Exercise aim
In the lines below, look for "with". Copy each line where it appears.

Provided material below:

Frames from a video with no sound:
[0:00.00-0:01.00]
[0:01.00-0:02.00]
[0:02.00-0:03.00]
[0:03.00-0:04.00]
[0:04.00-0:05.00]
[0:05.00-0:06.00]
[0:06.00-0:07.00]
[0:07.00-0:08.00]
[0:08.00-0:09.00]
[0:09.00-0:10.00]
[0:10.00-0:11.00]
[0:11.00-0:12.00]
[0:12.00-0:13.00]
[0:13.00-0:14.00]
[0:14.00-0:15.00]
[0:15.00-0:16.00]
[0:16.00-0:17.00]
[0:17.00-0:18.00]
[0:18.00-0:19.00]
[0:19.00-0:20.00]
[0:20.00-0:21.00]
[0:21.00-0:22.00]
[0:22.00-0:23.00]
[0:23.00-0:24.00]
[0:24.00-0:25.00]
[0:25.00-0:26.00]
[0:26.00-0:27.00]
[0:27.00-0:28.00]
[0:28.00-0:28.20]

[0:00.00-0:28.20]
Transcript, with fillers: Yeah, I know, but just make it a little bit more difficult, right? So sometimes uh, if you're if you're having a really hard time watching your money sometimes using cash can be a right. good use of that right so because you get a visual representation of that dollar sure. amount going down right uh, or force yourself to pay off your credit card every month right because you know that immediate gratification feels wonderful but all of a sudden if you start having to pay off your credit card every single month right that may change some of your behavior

End of Provided material.

Result below
Frames from a video with no sound:
Transcript, with fillers: Yeah, I know, but just make it a little bit more difficult, right? So sometimes uh, if you're if you're having a really hard time watching your money sometimes using cash can be a right. good use of that right so because you get a visual representation of that dollar sure. amount going down right uh, or force yourself to pay off your credit card every month right because you know that immediate gratification feels wonderful but all of a sudden if you start having to pay off your credit card every single month right that may change some of your behavior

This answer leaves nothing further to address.